Readers of this column will probably be surprised my Barbra Streisand choice is not one of her Broadway recordings. My Streisand pick is one of her earlier recordings, "Stoney End," which I simply love. Even though the disc only features one standard (Harry Nilsson's "Maybe"), the singing is so rich and sublime that once I start listening to the first track (a beautiful version of Joni Mitchell's "I Don't Know Where I Stand"), I inevitably listen to each and every song.
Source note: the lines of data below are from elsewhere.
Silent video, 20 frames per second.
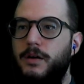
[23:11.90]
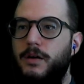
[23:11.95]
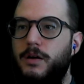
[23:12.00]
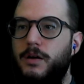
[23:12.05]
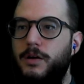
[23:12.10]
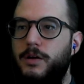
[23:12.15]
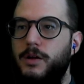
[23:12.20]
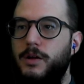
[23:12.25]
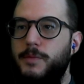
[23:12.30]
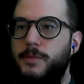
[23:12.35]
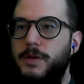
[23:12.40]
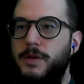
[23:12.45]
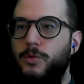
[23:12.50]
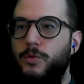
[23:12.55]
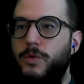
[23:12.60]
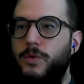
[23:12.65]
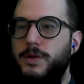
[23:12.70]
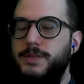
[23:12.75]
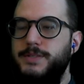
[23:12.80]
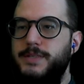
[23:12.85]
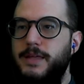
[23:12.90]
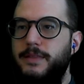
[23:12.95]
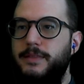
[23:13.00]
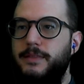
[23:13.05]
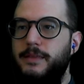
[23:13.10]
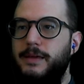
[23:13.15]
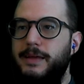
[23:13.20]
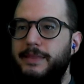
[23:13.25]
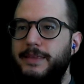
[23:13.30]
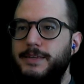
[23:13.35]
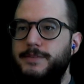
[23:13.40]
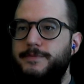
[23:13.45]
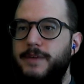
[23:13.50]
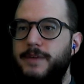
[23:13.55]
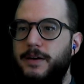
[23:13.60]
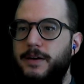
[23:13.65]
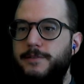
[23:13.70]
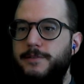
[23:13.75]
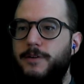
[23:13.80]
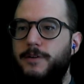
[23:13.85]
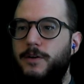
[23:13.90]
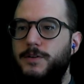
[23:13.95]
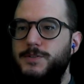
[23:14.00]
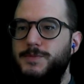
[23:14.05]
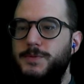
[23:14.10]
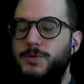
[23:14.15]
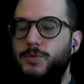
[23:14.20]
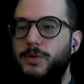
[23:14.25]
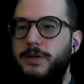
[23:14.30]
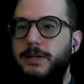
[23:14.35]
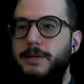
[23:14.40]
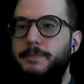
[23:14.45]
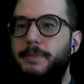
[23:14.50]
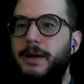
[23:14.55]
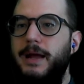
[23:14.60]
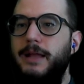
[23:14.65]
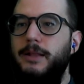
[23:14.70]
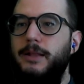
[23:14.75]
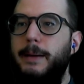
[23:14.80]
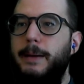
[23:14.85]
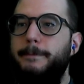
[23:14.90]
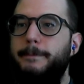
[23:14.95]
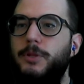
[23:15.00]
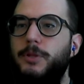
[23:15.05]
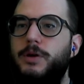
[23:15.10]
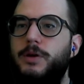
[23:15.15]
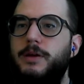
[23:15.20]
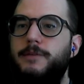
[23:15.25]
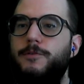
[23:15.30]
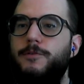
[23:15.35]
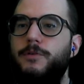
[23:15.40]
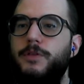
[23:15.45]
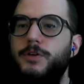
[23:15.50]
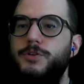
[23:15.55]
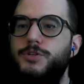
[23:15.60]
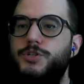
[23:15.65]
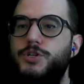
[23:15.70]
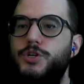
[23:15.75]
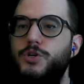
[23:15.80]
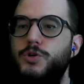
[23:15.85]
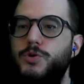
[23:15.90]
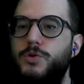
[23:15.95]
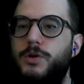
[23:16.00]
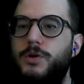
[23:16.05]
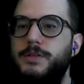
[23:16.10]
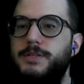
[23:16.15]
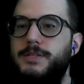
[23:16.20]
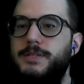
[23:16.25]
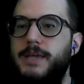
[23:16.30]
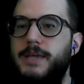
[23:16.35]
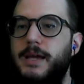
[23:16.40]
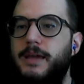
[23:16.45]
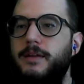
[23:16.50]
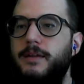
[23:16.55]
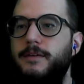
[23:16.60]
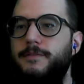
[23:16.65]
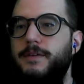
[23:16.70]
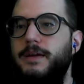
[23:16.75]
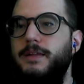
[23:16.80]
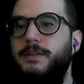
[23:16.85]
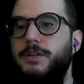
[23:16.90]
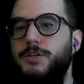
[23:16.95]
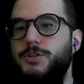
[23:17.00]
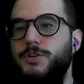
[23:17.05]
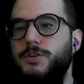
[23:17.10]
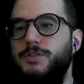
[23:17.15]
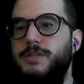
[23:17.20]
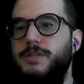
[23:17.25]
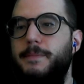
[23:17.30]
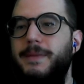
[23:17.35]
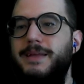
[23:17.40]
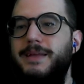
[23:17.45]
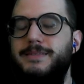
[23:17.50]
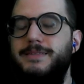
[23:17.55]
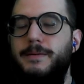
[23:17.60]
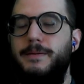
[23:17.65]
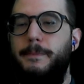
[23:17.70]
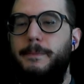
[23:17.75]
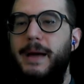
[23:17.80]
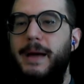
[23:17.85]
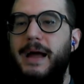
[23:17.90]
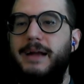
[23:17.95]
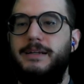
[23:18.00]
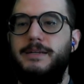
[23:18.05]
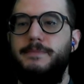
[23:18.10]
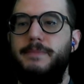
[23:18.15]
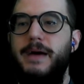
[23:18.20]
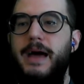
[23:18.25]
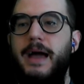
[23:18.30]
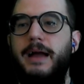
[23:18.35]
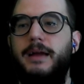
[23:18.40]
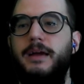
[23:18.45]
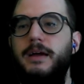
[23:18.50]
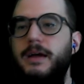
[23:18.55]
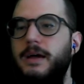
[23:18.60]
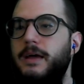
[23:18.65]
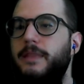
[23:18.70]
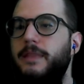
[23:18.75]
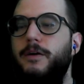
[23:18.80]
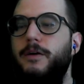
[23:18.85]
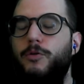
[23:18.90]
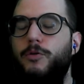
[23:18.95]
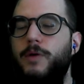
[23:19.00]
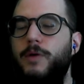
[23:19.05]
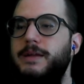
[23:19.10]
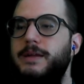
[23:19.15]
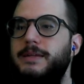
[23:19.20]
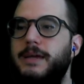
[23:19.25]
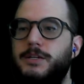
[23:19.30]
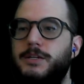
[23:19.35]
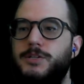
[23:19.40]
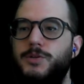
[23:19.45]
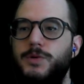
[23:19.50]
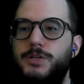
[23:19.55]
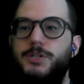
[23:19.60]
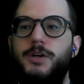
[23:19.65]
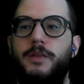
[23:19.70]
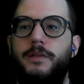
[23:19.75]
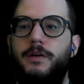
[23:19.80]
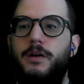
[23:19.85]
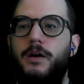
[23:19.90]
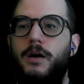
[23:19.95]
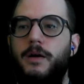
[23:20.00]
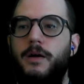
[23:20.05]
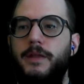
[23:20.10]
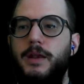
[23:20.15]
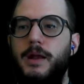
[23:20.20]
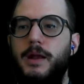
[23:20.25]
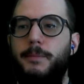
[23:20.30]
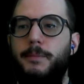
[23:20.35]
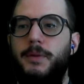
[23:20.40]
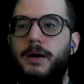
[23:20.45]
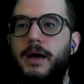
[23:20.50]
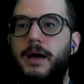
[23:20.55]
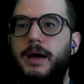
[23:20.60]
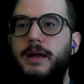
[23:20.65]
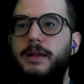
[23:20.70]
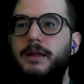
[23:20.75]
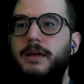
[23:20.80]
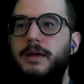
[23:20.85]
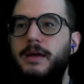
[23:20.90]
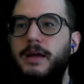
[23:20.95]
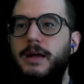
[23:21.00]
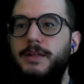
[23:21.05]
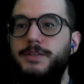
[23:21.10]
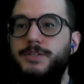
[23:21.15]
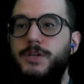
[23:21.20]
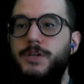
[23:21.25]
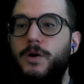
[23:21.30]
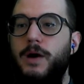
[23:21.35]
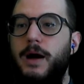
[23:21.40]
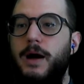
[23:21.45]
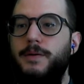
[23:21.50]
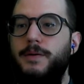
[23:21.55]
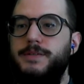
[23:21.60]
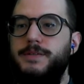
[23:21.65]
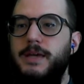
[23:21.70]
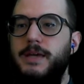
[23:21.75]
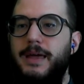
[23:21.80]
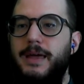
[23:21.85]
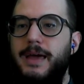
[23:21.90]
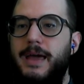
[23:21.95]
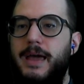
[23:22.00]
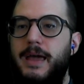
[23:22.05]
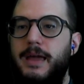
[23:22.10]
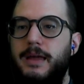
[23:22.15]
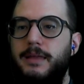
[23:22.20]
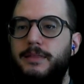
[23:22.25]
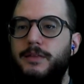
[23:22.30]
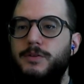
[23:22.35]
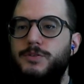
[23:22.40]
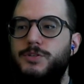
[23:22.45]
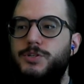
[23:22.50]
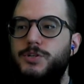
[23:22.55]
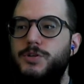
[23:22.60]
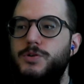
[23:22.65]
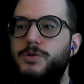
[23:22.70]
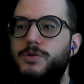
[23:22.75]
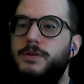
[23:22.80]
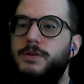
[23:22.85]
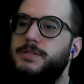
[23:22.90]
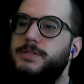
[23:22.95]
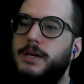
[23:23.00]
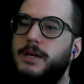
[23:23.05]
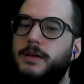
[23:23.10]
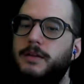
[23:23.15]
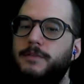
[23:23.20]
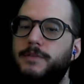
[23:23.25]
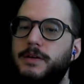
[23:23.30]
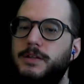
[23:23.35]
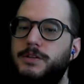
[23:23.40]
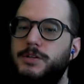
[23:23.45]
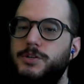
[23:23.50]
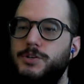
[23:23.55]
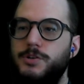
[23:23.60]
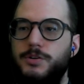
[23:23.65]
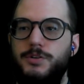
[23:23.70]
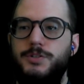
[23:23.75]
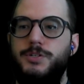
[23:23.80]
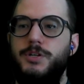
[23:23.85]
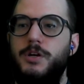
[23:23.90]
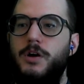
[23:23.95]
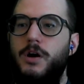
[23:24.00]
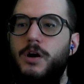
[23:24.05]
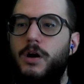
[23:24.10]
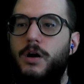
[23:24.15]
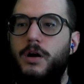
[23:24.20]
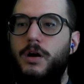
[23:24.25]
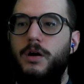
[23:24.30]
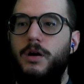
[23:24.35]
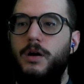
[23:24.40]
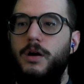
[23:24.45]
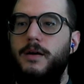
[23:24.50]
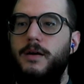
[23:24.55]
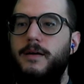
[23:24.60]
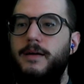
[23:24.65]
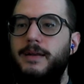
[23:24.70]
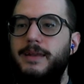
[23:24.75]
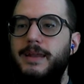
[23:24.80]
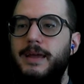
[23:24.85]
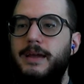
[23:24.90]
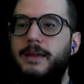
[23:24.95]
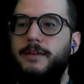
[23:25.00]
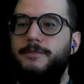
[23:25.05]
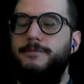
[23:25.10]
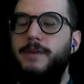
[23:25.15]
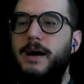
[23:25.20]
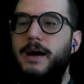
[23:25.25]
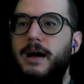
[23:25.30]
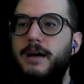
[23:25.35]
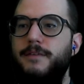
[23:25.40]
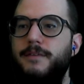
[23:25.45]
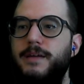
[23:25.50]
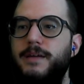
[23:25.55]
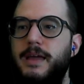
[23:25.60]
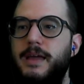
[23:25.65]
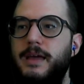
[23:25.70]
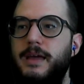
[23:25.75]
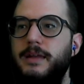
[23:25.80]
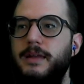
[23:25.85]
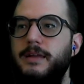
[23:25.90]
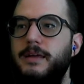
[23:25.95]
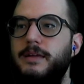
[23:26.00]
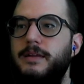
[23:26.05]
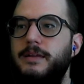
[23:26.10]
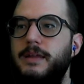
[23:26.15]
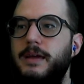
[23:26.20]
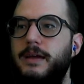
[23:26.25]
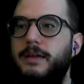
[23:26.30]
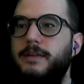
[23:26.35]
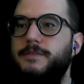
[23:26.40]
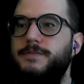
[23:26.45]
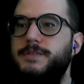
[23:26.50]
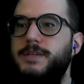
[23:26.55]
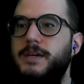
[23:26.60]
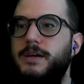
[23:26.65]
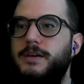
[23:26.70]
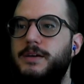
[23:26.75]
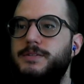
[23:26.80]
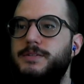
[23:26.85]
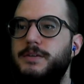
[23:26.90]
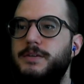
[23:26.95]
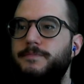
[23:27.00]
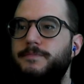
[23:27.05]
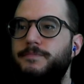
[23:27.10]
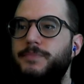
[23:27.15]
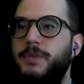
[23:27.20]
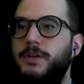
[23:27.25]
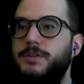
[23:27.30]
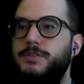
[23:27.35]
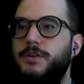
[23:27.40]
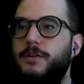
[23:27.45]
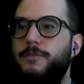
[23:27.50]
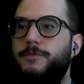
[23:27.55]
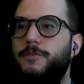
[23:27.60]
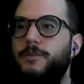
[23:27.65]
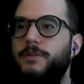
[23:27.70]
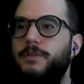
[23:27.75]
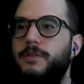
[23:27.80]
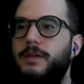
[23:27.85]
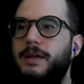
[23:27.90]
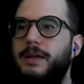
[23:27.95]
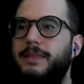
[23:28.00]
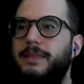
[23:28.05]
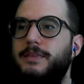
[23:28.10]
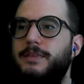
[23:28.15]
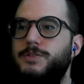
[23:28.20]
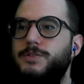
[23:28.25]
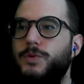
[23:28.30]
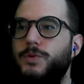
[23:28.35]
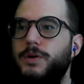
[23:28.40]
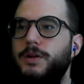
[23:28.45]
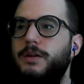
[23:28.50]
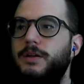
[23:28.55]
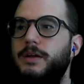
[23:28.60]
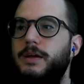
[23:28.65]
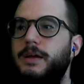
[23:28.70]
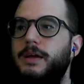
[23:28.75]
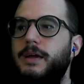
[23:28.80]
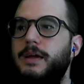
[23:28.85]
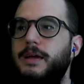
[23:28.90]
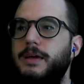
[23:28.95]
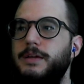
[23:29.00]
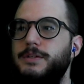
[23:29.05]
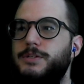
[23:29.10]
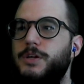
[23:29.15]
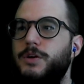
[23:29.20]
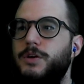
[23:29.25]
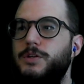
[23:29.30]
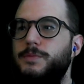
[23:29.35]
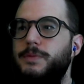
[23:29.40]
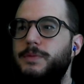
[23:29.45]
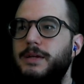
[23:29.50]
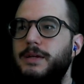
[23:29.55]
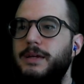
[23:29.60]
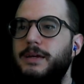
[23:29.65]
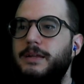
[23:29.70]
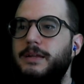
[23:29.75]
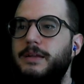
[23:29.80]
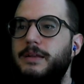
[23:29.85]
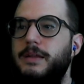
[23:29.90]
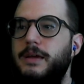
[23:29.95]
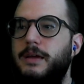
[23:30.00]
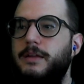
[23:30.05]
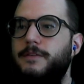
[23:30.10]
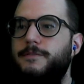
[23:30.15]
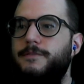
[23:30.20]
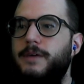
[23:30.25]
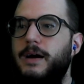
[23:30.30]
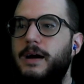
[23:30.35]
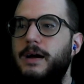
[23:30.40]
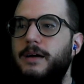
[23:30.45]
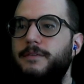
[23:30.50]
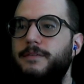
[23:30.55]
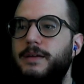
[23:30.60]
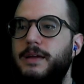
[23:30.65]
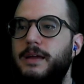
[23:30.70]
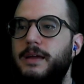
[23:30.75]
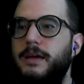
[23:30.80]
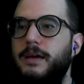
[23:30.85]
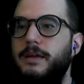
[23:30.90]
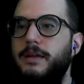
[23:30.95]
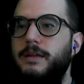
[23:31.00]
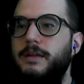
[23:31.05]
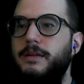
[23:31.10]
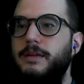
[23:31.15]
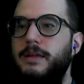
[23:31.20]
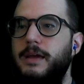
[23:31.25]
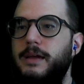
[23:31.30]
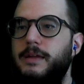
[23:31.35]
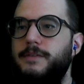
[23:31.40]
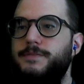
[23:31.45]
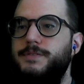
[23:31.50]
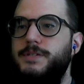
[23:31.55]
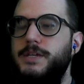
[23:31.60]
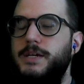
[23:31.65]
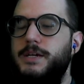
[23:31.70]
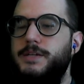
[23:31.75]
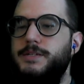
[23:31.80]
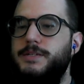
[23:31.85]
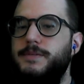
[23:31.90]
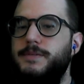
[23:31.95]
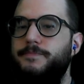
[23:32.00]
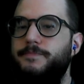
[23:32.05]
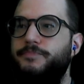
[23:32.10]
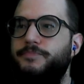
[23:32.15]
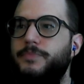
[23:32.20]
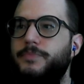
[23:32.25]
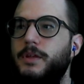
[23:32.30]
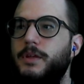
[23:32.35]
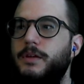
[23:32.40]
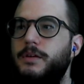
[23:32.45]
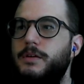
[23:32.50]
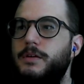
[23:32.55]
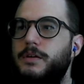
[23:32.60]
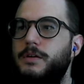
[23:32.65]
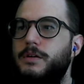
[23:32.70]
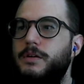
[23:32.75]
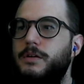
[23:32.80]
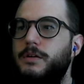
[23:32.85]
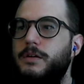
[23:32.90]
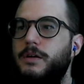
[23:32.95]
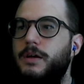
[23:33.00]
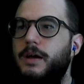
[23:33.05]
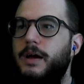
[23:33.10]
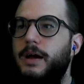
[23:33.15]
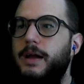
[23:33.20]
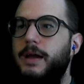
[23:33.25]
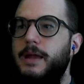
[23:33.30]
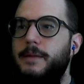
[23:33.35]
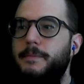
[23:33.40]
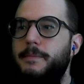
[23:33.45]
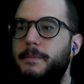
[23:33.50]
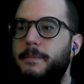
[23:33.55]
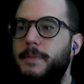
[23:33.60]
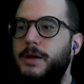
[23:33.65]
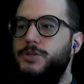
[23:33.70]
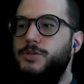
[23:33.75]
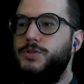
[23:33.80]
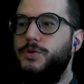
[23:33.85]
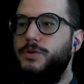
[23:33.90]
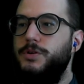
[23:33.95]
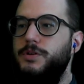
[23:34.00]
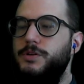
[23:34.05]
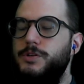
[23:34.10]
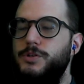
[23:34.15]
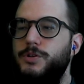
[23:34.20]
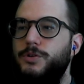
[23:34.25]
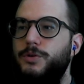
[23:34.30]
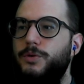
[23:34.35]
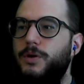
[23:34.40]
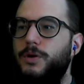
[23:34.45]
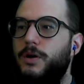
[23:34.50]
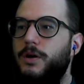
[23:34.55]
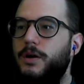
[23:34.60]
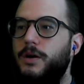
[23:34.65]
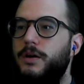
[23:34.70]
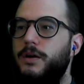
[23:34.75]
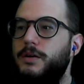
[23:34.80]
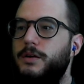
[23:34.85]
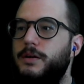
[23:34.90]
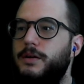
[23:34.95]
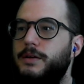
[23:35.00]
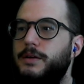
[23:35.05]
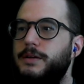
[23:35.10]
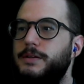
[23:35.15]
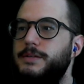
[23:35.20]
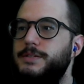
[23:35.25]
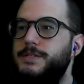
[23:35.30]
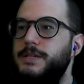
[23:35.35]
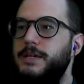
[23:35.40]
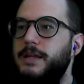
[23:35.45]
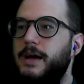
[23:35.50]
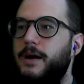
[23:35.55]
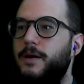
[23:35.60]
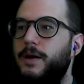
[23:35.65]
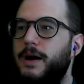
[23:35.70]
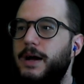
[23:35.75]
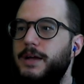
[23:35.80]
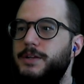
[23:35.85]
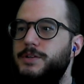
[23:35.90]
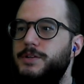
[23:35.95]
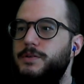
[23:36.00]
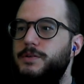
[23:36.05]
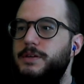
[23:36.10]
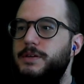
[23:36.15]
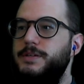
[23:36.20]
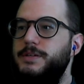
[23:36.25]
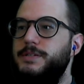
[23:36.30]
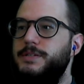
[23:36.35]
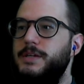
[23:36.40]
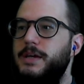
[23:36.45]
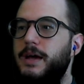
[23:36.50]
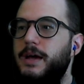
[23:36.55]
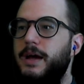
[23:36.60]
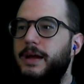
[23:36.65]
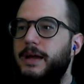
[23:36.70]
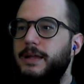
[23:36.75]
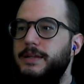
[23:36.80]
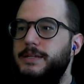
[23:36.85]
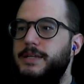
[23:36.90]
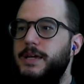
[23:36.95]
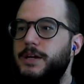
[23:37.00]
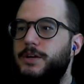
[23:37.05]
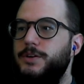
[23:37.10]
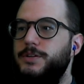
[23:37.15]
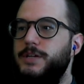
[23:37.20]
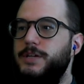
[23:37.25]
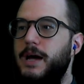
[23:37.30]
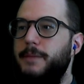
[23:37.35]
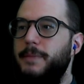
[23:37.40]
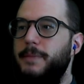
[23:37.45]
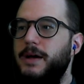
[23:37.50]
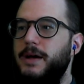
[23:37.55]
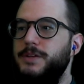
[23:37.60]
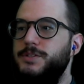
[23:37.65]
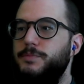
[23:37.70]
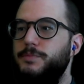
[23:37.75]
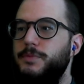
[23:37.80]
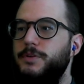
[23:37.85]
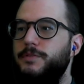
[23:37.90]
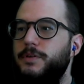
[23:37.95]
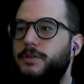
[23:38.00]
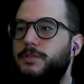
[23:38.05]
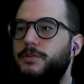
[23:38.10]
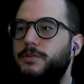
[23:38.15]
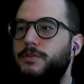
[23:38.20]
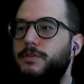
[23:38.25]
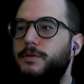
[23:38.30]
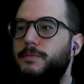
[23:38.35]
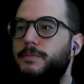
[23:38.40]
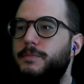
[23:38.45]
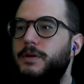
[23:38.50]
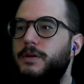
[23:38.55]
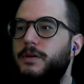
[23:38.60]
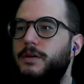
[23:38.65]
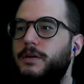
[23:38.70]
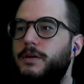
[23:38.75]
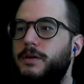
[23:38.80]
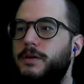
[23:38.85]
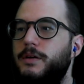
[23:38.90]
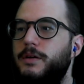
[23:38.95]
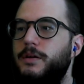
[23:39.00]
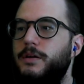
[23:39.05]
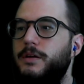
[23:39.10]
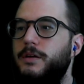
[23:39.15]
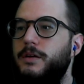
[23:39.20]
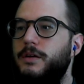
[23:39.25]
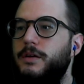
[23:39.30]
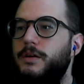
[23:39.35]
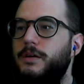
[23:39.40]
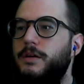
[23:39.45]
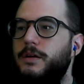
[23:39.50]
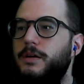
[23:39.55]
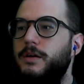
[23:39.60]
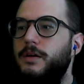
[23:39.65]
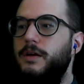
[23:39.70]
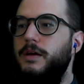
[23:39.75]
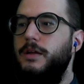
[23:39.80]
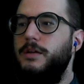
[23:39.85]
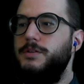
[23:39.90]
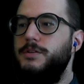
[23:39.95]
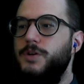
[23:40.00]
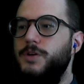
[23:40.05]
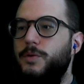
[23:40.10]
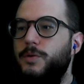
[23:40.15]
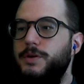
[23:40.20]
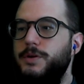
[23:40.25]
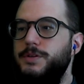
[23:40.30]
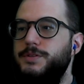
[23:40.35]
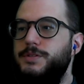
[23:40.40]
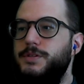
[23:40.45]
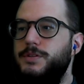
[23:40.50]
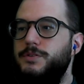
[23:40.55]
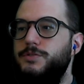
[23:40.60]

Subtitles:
are going to be the ones that this value falls between, but I'm looking for those 2 consecutive integers. That means they're back to back. They're right next to each other on the number line. And so I would say that, hey, those 2 consecutive integers are -5 and -6. So for this one, it is going to be -5 and -6. Again, make sure you are seeing how I do these. Again, take your time as you're moving through them. And as always,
It's a feel-good disc that includes such upbeat tunes as "Hands off the Man," "If You Could Read My Mind" and "Just a Little Lovin'" as well as two additional gems by Laura Nyro, the popular hit "Stoney End" and the equally exciting "Time and Love."
One More (Baker's) Dozen Favorites!
Barbara Cook: "It's Better with a Band" — You can hear the love in that hall, and the soprano is in glorious form.